Strike makes a new offer for Warrego
PERTH (miningweekly.com) – ASX-listed Strike Resources has flagged an increased offering for fellow listed takeover target Warrego Energy, days after major Beach Energy withdrew from the acquisition race.
Strike in November confirmed a confidential, non-binding indicative all-script merger proposal to the Warrego board, offering 0.714 of its own shares for each Warrego share held.
Additionally, if Warrego’s Spanish assets were sold, and the sale completed within 12 months of Strike obtaining control of the junior company, Strike offered to pay Warrego shareholders an additional script consideration for these assets.
Strike on Monday announced its intention to make an off-market takeover bid for Warrego, offering one of its one shares for every Warrego share held, implying an offer price of 33.5c a share based on Strike’s last closing price.
Strike is competing against a 28c a share offer from Gina Rinehart’s Hancock Prospecting.
Strike, which already holds a 19.9% interest in Warrego, on Monday said that its offer represented a 19.6% premium to Hancock’s latest offer, and a 61.8% premium to Warrego’s undisturbed price.
In its statement on Monday, Strike argued that by accepting its share offer, Warrego shareholders would retain material ownership in the combined energy business, which would have a portfolio of assets in the Perth basin. Furthermore, Strike’s offer would also only be subject to a no prescribed occurrences clause, and did not include a minimum acceptance condition.
“Strike continues to believe a combination of Strike and Warrego will deliver significant value creation to both Strike and Warrego shareholders. This offer provides a pathway for Warrego shareholders to maximise value and continue to participate in the potential upside of a focused Perth basin business with impending cashflow,” said Strike MD and CEO Stuart Nicholls.
“Should Strike achieve operational control of Warrego, Strike expects that it can accelerate, maximise and optimise the gas production, cash flow and capital while reducing the carbon footprint of the Erregulla domestic gas project.
“We intend to put this offer directly to the shareholders of Warrego to give them the opportunity to participate in the clear value creation we can see from this transaction. It will also provide them with access to enhance equity market presence, greater liquidity and a stronger share register. Regardless of the recommendation of the Warrego board of directors, we trust the Warrego shareholders to recognise the inherent value of their existing interest in West Erregulla and the potential enhancements to that value arising out of a combination of the two companies,” said Nicholls.
Warrego has urged shareholders not to take any action, saying its board would consider the Strike offer against the Hancock proposal, and would determine which offer was superior. The company intends to issue a target statement before the end of December.

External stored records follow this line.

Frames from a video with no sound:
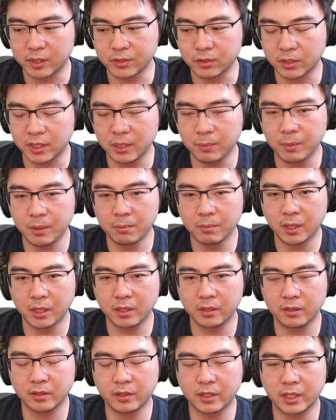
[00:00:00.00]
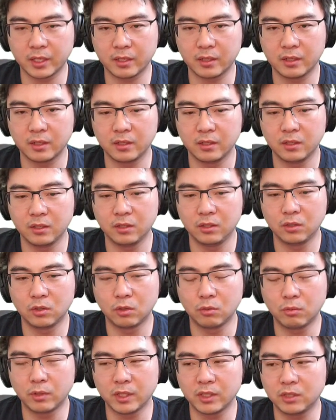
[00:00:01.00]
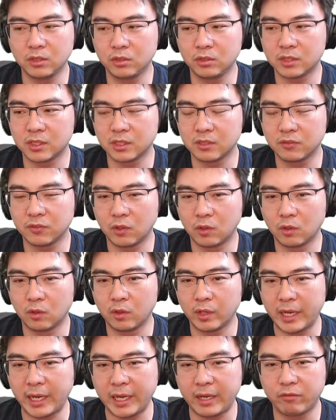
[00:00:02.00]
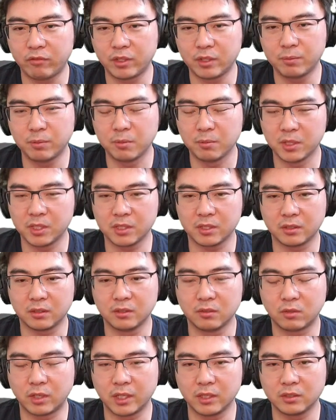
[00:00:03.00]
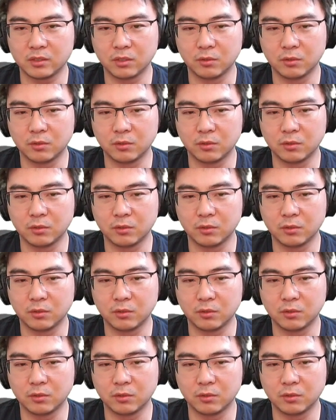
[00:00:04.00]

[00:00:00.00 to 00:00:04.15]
So keep in mind that you don't want to use this for every permission, right?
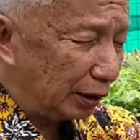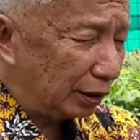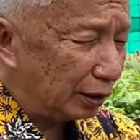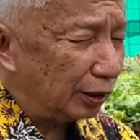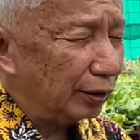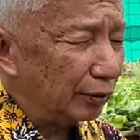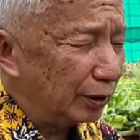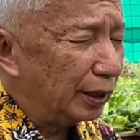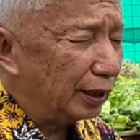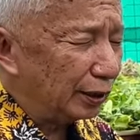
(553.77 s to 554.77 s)
the
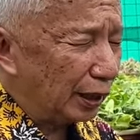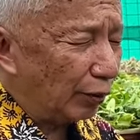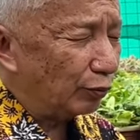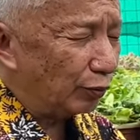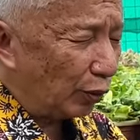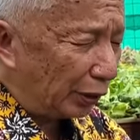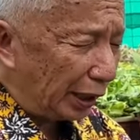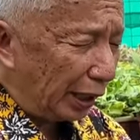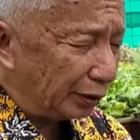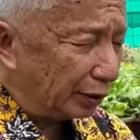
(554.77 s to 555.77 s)
say
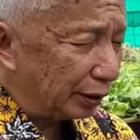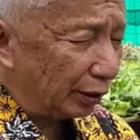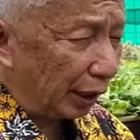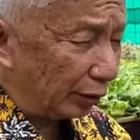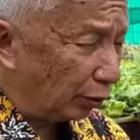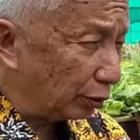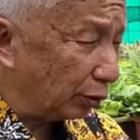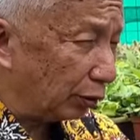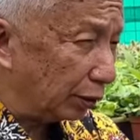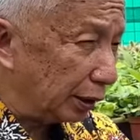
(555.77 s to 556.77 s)
foliage and
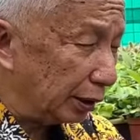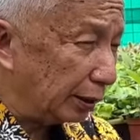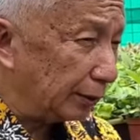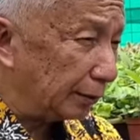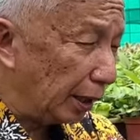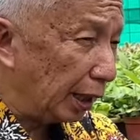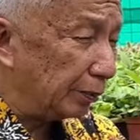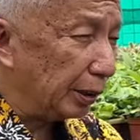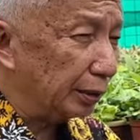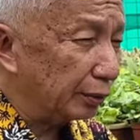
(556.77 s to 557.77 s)
also the
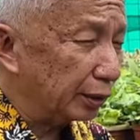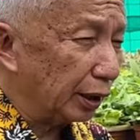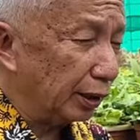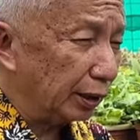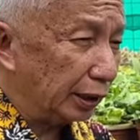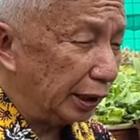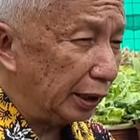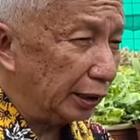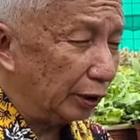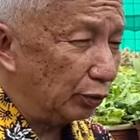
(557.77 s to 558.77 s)
elements
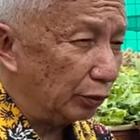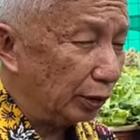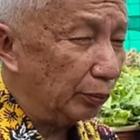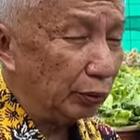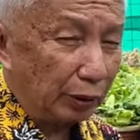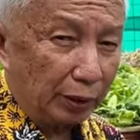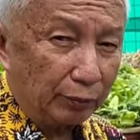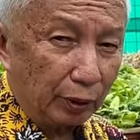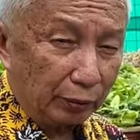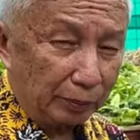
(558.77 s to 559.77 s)
relating to the beauty
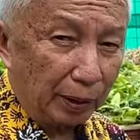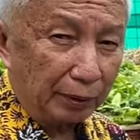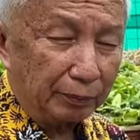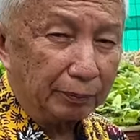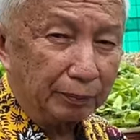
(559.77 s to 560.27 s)
of the plant.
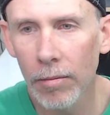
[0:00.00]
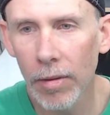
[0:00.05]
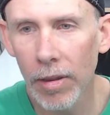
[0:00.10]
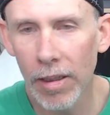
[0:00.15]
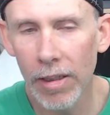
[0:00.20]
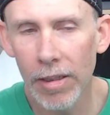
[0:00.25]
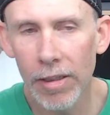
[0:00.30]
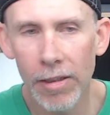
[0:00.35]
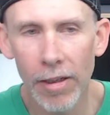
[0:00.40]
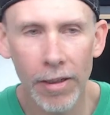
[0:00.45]

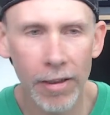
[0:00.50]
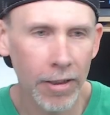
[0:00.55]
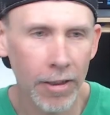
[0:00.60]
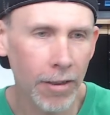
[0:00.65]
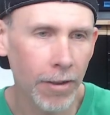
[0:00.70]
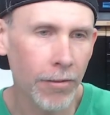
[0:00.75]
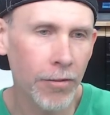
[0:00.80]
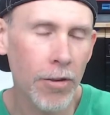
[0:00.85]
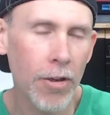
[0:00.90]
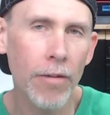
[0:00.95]
But it, you
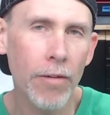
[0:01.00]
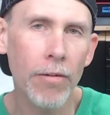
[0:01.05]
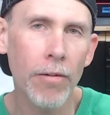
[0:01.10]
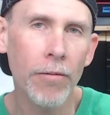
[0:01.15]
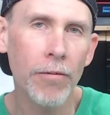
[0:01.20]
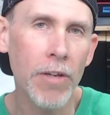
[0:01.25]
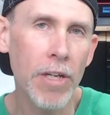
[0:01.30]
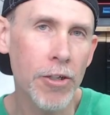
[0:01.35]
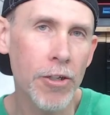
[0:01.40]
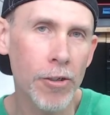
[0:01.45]
know, if you have
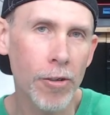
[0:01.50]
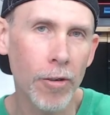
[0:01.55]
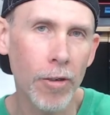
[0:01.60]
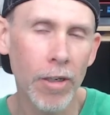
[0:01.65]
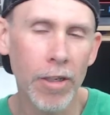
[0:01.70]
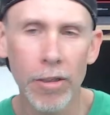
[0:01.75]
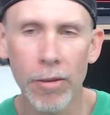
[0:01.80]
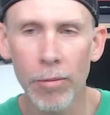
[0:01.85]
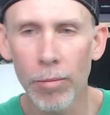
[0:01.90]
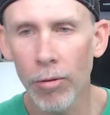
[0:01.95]
a feature
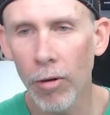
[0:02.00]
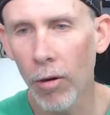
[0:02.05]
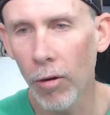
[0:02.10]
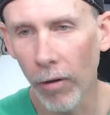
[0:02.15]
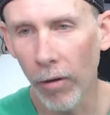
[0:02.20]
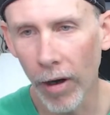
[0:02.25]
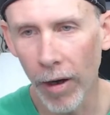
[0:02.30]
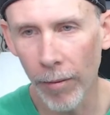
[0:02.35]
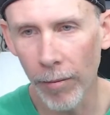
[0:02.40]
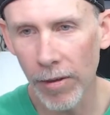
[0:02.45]
in your
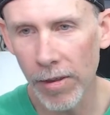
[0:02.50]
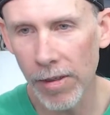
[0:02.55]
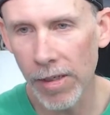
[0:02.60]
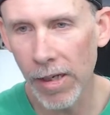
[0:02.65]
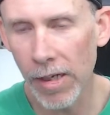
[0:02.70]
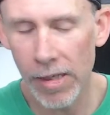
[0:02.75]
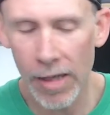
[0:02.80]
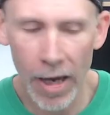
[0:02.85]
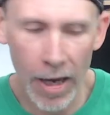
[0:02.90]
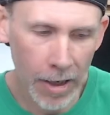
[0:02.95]
program that
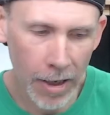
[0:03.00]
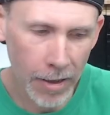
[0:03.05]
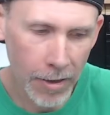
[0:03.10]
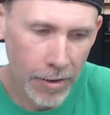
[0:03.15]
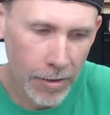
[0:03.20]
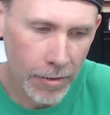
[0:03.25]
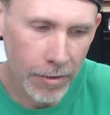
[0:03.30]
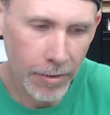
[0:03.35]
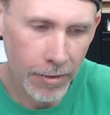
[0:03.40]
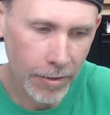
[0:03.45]
says,
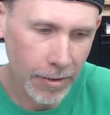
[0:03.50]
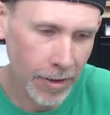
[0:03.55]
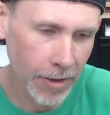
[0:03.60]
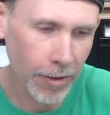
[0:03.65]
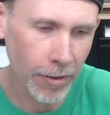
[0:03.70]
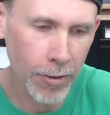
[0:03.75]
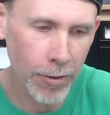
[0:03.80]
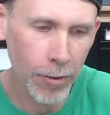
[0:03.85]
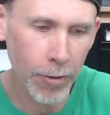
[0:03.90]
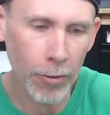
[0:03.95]
hey, you
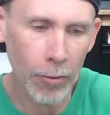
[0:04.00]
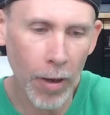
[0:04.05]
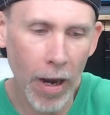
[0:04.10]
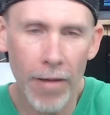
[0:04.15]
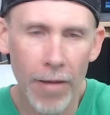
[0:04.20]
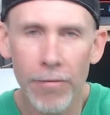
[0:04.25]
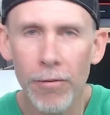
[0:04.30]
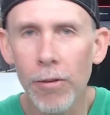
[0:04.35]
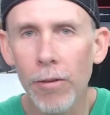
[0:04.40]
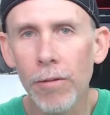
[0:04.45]
know, do a
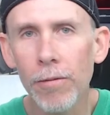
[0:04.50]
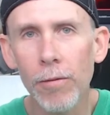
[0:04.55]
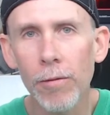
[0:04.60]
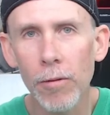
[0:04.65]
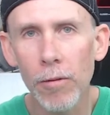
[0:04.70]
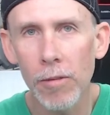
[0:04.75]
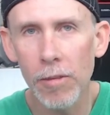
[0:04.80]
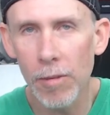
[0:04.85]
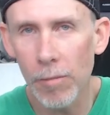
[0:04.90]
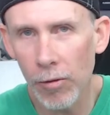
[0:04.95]
raffle
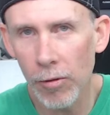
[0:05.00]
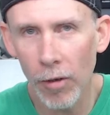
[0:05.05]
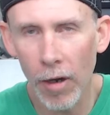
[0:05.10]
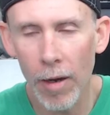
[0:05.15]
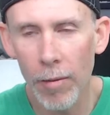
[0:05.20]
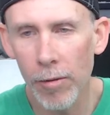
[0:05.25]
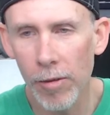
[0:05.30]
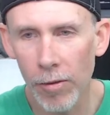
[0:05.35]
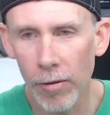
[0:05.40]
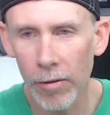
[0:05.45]
for
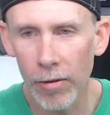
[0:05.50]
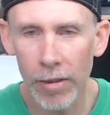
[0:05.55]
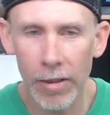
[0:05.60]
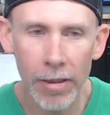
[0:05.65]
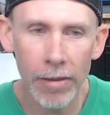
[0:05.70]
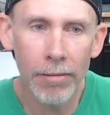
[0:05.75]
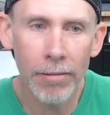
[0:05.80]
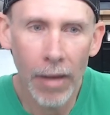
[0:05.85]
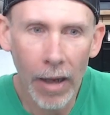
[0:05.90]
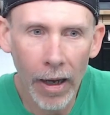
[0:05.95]
subscribers
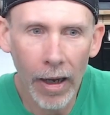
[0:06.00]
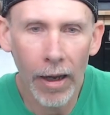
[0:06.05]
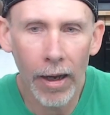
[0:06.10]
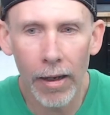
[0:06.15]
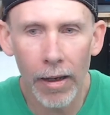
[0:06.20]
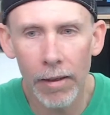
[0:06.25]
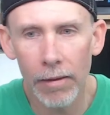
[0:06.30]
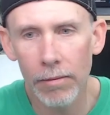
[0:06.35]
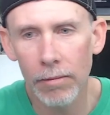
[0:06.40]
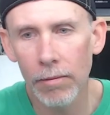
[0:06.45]
only,
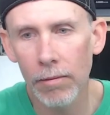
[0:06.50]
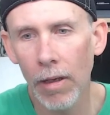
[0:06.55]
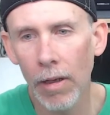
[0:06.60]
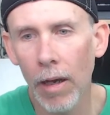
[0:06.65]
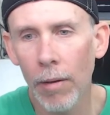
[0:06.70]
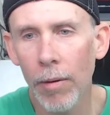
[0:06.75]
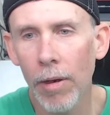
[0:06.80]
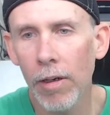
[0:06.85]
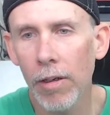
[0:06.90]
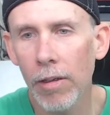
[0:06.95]
uh,
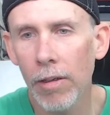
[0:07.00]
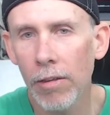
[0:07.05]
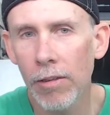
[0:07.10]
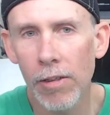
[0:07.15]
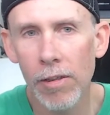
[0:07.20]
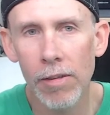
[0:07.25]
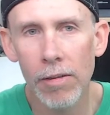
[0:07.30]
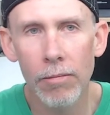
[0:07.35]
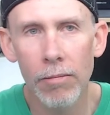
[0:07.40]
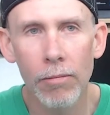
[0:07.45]
how about you
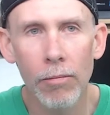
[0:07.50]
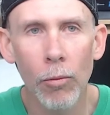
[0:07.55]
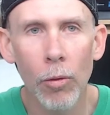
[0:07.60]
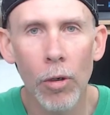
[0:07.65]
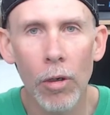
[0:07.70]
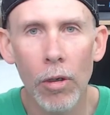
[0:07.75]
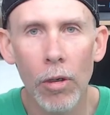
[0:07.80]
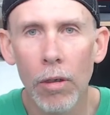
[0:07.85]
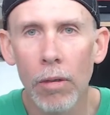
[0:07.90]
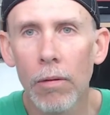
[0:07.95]
just
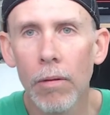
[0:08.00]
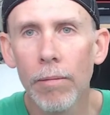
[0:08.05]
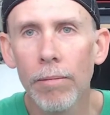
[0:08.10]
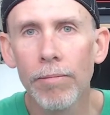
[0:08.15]
work?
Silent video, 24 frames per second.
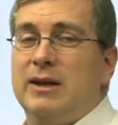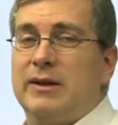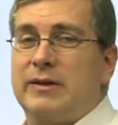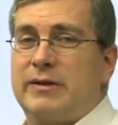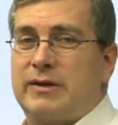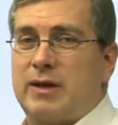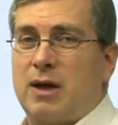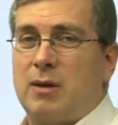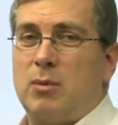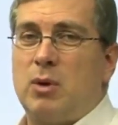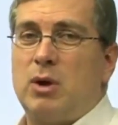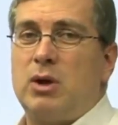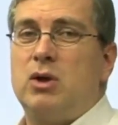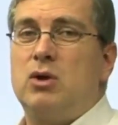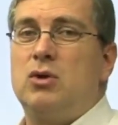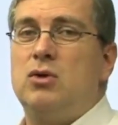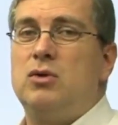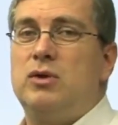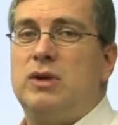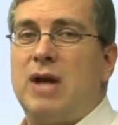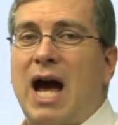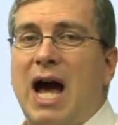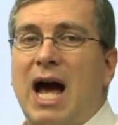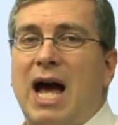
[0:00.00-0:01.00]
someone
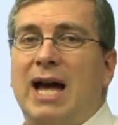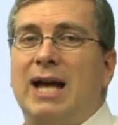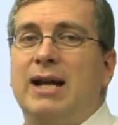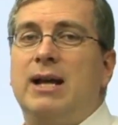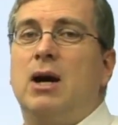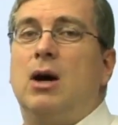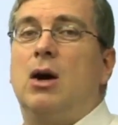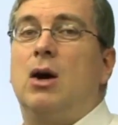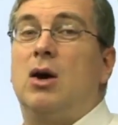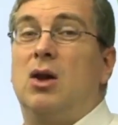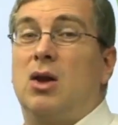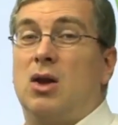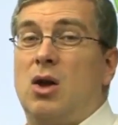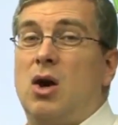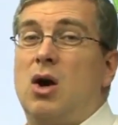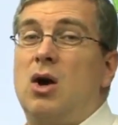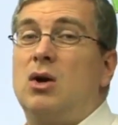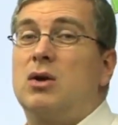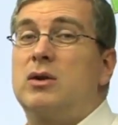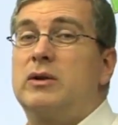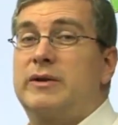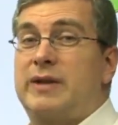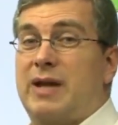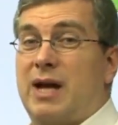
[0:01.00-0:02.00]
who died a
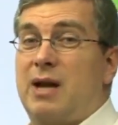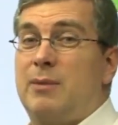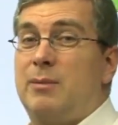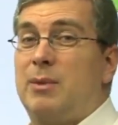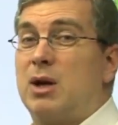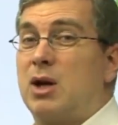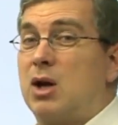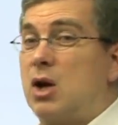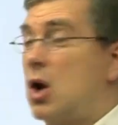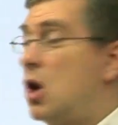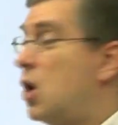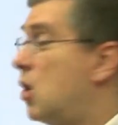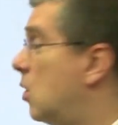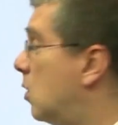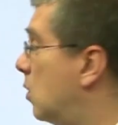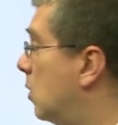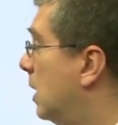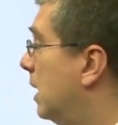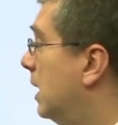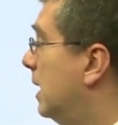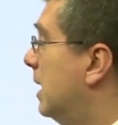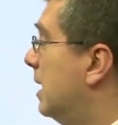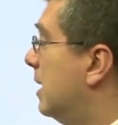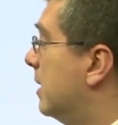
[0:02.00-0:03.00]
long time ago.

Meanwhile, Strike on Monday also announced that it had agreed a A$153-million financing package with Macquarie Bank to cover the pre-development and development costs of its Walyering and Erregulla domestic gas projects.
The facilities will provide Strike with the required capital required to get to first gas production at Walyering.
“This financing package provides an attractive pathway for Strike to accelerate into a material domestic gas producer in Western Australia at a time of rising prices and reducing supply. The lowering of the company’s cost of capital as it evolves is indicative of the increasing value of our underlying resource base and the excellent relationship between Strike and Macquarie,” said Nicholls.
The financing package is divided into three separate allocation. The first is the refinancing of existing A$33-million drawn and undrawn debt into a new term facility at a 6% coupon plus bank bill swap rate and a 2.5-year tenor with a period of capitalising interest.
The funding also includes a A$40-million facility to support the appraisal drilling of two wells into the South Erregulla gas field. This facility has a 24-month tenor, capitalising interests and an 11% coupon plus bank bill swap rate. The facility will be provided by way of two A$20-million tranches, with the first available for draw down on financing close of the refinanced facility.
A A$80-million Erregulla domestic gas development facility is also available, which is currently un-committed and remains subject to Macquarie approval. This facility would have a similar cost to the Walyering facility with a four-year tenor post project completion.
Strike on Monday said that as part of the establishment cost for the A$40-million South Erregulla drilling facility, the company will issue Macquarie with 82.8-million options exercisable at 36.3c each by the end of January next year.